— What you have to do —
In your copy, include every line of the records exactly and no picture at all.

*** Data to process ***

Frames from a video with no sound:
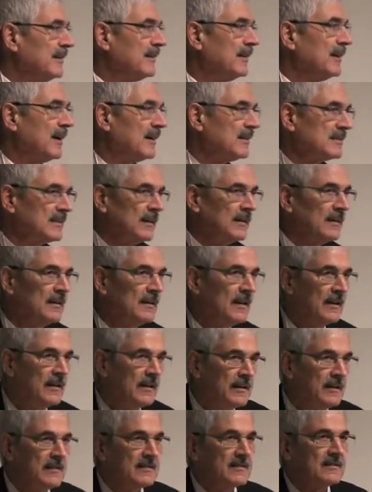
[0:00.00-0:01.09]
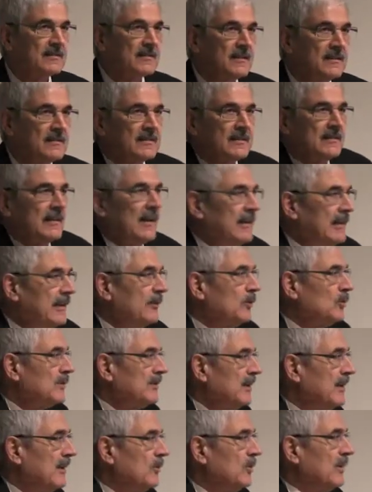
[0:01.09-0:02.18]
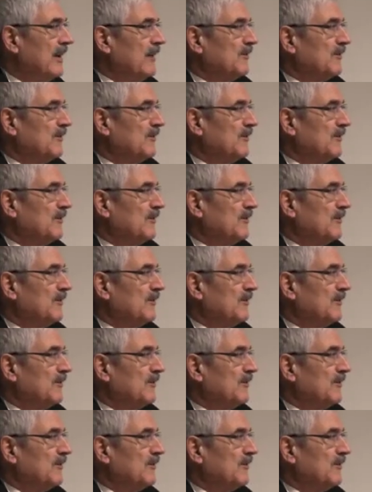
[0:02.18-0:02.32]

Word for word: in Gaza, it's, it's a daily routine.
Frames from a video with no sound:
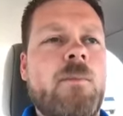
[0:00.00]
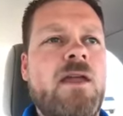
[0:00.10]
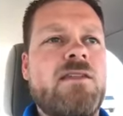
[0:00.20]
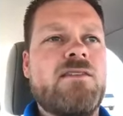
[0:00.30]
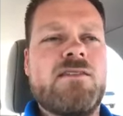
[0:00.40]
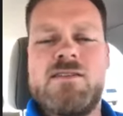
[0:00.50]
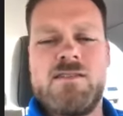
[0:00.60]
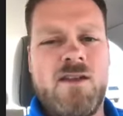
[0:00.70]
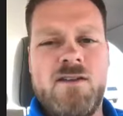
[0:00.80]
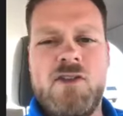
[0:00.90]
It's the
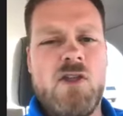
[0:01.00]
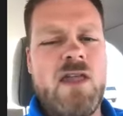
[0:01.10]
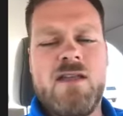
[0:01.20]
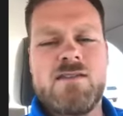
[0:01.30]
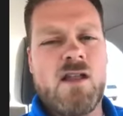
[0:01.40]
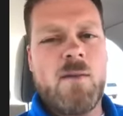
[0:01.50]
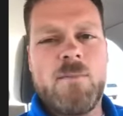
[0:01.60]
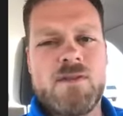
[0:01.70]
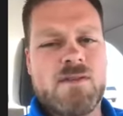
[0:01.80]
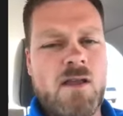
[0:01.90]
sun. You can't stop
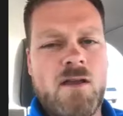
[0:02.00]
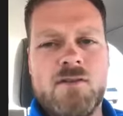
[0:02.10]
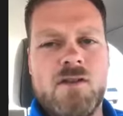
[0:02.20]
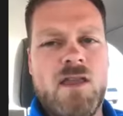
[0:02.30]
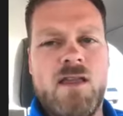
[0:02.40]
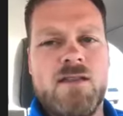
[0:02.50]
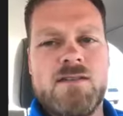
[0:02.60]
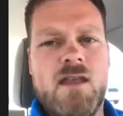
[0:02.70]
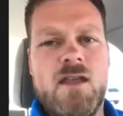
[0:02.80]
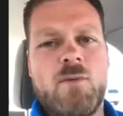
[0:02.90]
the sun. You can't
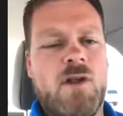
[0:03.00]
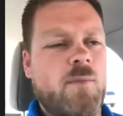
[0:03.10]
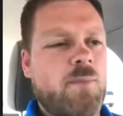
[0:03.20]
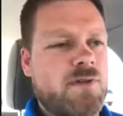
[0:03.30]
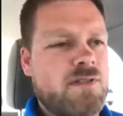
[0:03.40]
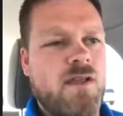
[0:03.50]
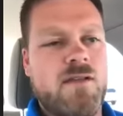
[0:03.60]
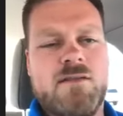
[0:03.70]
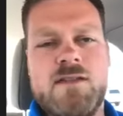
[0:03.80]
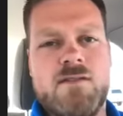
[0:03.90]
say 100%
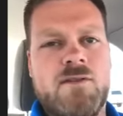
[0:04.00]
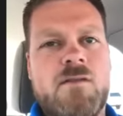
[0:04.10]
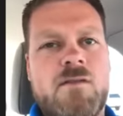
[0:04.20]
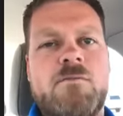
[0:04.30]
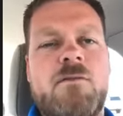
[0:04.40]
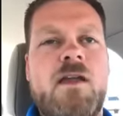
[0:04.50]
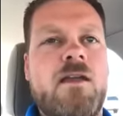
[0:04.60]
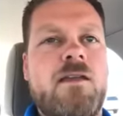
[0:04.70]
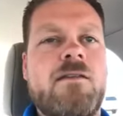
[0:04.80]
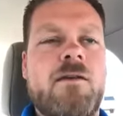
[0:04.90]
this will never
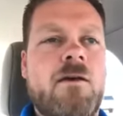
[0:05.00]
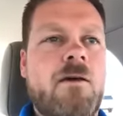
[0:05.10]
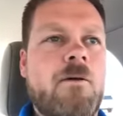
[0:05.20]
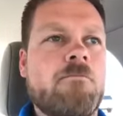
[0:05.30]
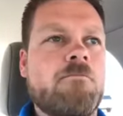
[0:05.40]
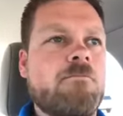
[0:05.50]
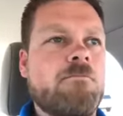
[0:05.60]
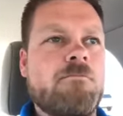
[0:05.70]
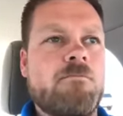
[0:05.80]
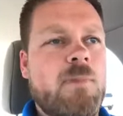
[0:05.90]
fade
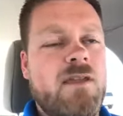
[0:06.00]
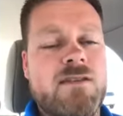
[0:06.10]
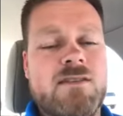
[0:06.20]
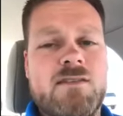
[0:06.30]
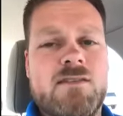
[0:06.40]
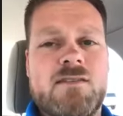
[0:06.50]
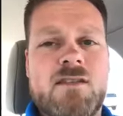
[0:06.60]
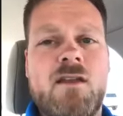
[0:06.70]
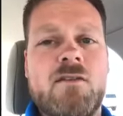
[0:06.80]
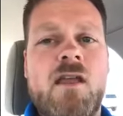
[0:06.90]
because it's the
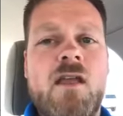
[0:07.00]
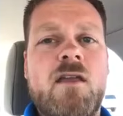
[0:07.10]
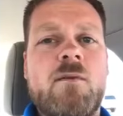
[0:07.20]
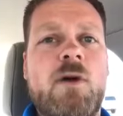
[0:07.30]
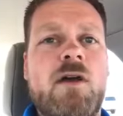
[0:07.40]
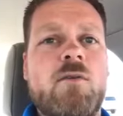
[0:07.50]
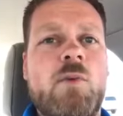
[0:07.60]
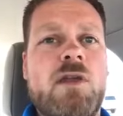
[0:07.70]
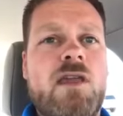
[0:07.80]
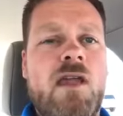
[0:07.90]
sun. But
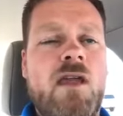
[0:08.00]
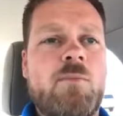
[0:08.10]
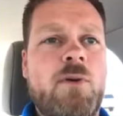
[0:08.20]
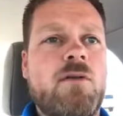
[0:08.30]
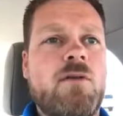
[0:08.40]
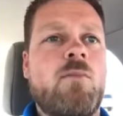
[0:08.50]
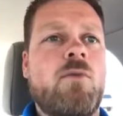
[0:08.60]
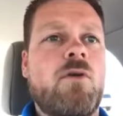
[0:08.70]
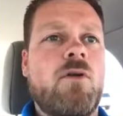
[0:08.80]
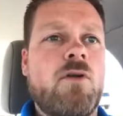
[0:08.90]
we can put
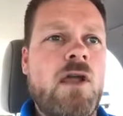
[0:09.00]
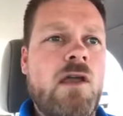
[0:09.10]
more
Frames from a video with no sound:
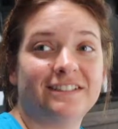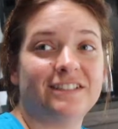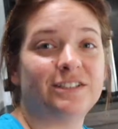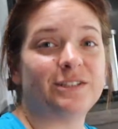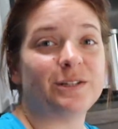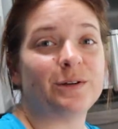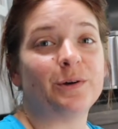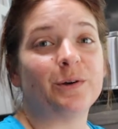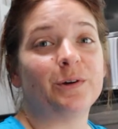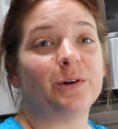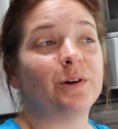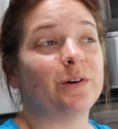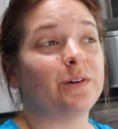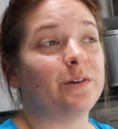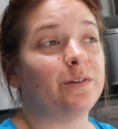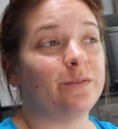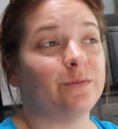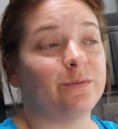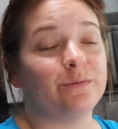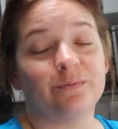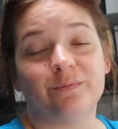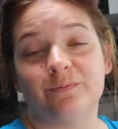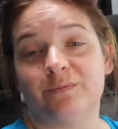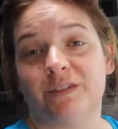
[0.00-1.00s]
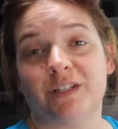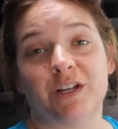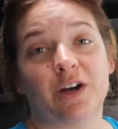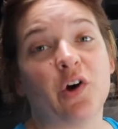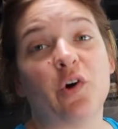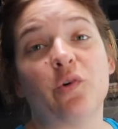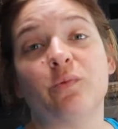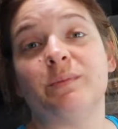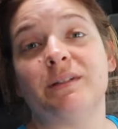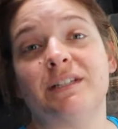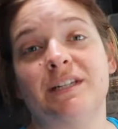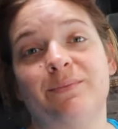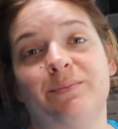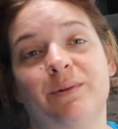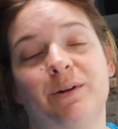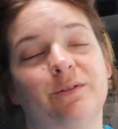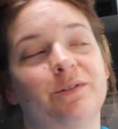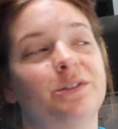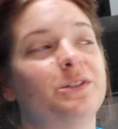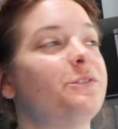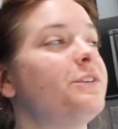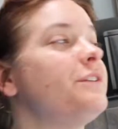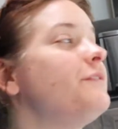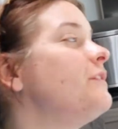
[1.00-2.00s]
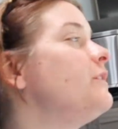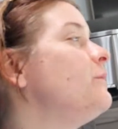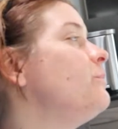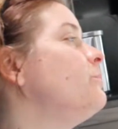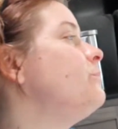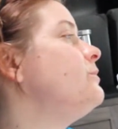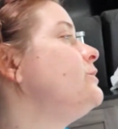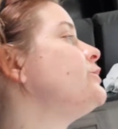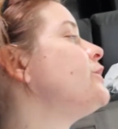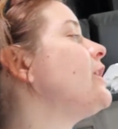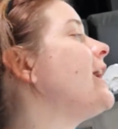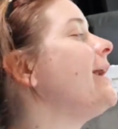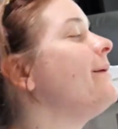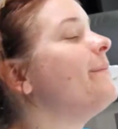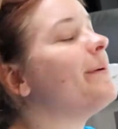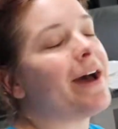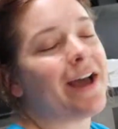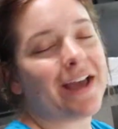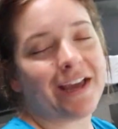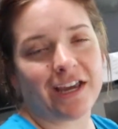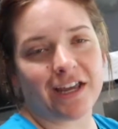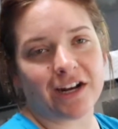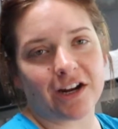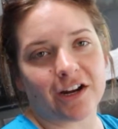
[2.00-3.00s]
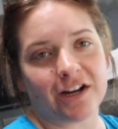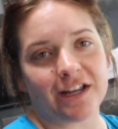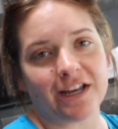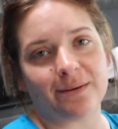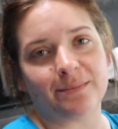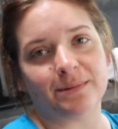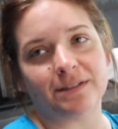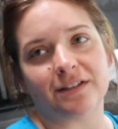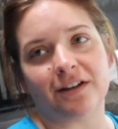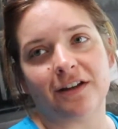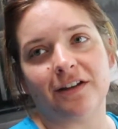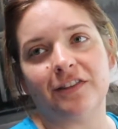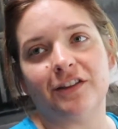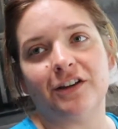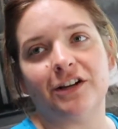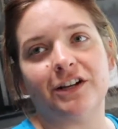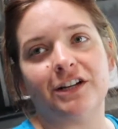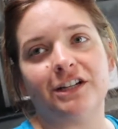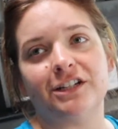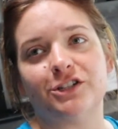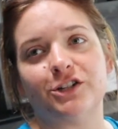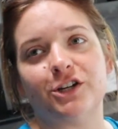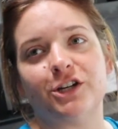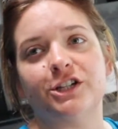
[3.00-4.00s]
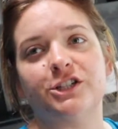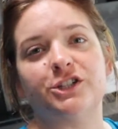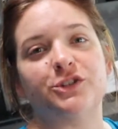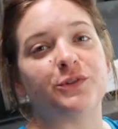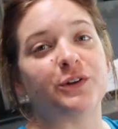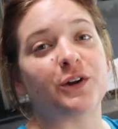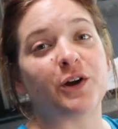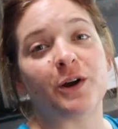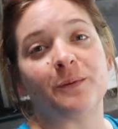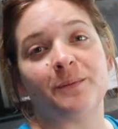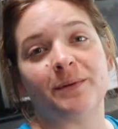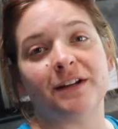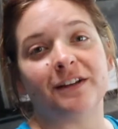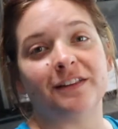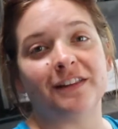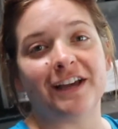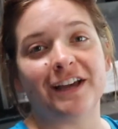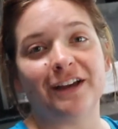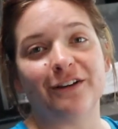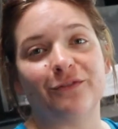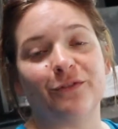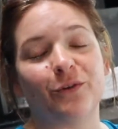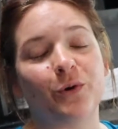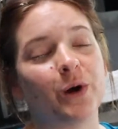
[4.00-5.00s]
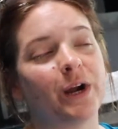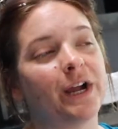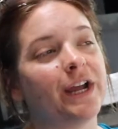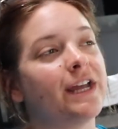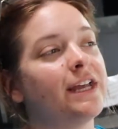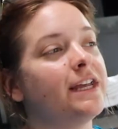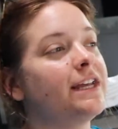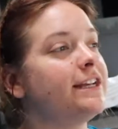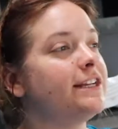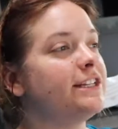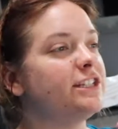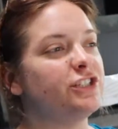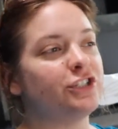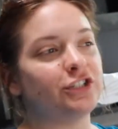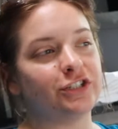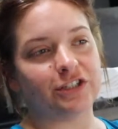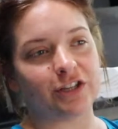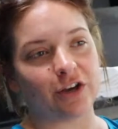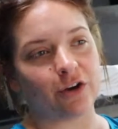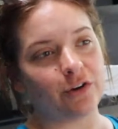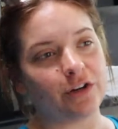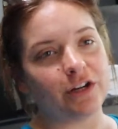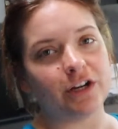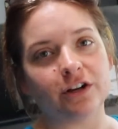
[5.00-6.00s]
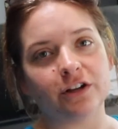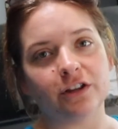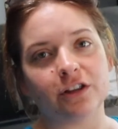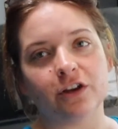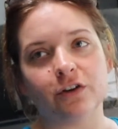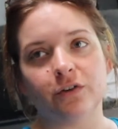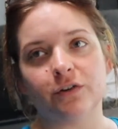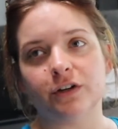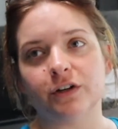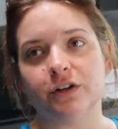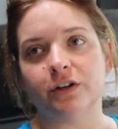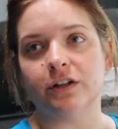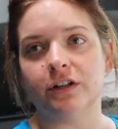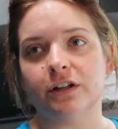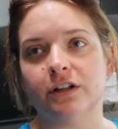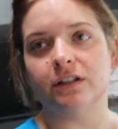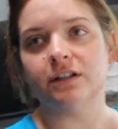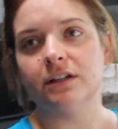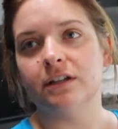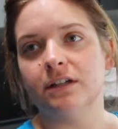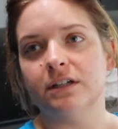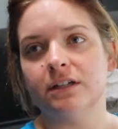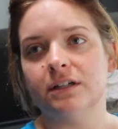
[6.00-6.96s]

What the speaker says: So go to Home Depot. Don't even try buying it on Amazon. They're going to charge you an arm and a leg for it. Just go to your local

***

— Response area —
Frames from a video with no sound:
[0:00.00-0:01.09]
[0:01.09-0:02.18]
[0:02.18-0:02.32]

Word for word: in Gaza, it's, it's a daily routine.
Frames from a video with no sound:
[0:00.00]
[0:00.10]
[0:00.20]
[0:00.30]
[0:00.40]
[0:00.50]
[0:00.60]
[0:00.70]
[0:00.80]
[0:00.90]
It's the
[0:01.00]
[0:01.10]
[0:01.20]
[0:01.30]
[0:01.40]
[0:01.50]
[0:01.60]
[0:01.70]
[0:01.80]
[0:01.90]
sun. You can't stop
[0:02.00]
[0:02.10]
[0:02.20]
[0:02.30]
[0:02.40]
[0:02.50]
[0:02.60]
[0:02.70]
[0:02.80]
[0:02.90]
the sun. You can't
[0:03.00]
[0:03.10]
[0:03.20]
[0:03.30]
[0:03.40]
[0:03.50]
[0:03.60]
[0:03.70]
[0:03.80]
[0:03.90]
say 100%
[0:04.00]
[0:04.10]
[0:04.20]
[0:04.30]
[0:04.40]
[0:04.50]
[0:04.60]
[0:04.70]
[0:04.80]
[0:04.90]
this will never
[0:05.00]
[0:05.10]
[0:05.20]
[0:05.30]
[0:05.40]
[0:05.50]
[0:05.60]
[0:05.70]
[0:05.80]
[0:05.90]
fade
[0:06.00]
[0:06.10]
[0:06.20]
[0:06.30]
[0:06.40]
[0:06.50]
[0:06.60]
[0:06.70]
[0:06.80]
[0:06.90]
because it's the
[0:07.00]
[0:07.10]
[0:07.20]
[0:07.30]
[0:07.40]
[0:07.50]
[0:07.60]
[0:07.70]
[0:07.80]
[0:07.90]
sun. But
[0:08.00]
[0:08.10]
[0:08.20]
[0:08.30]
[0:08.40]
[0:08.50]
[0:08.60]
[0:08.70]
[0:08.80]
[0:08.90]
we can put
[0:09.00]
[0:09.10]
more
Frames from a video with no sound:
[0.00-1.00s]
[1.00-2.00s]
[2.00-3.00s]
[3.00-4.00s]
[4.00-5.00s]
[5.00-6.00s]
[6.00-6.96s]

What the speaker says: So go to Home Depot. Don't even try buying it on Amazon. They're going to charge you an arm and a leg for it. Just go to your local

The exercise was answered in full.